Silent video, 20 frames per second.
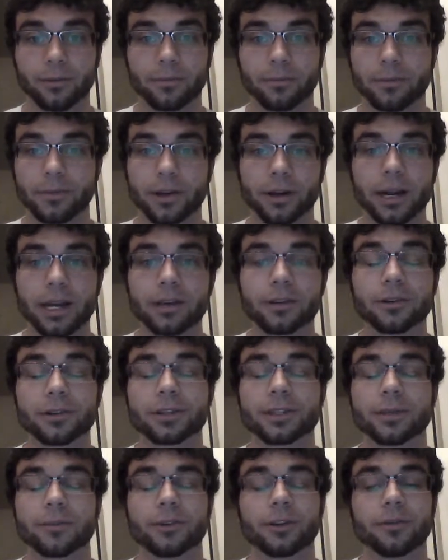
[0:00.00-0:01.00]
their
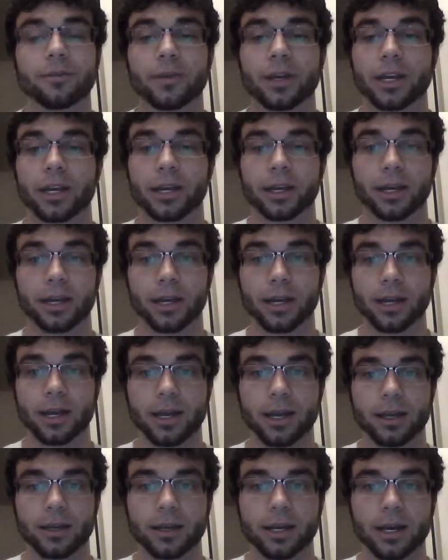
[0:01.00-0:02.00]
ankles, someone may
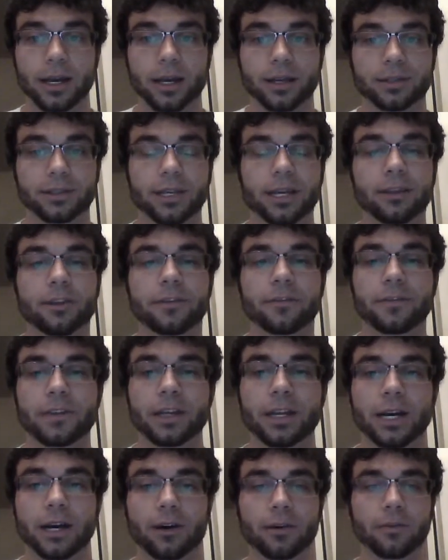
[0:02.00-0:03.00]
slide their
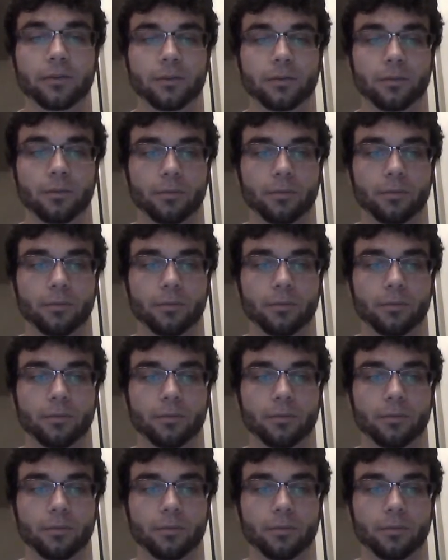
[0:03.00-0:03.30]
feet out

## [DESCRIPTION OF THE TASK]
The lines wanted run from the one with "[0:00.00-0:01.00]" through the final line of the data; repeat them word for word and skip every picture.

## [YOUR RESPONSE]
[0:00.00-0:01.00]
their
[0:01.00-0:02.00]
ankles, someone may
[0:02.00-0:03.00]
slide their
[0:03.00-0:03.30]
feet out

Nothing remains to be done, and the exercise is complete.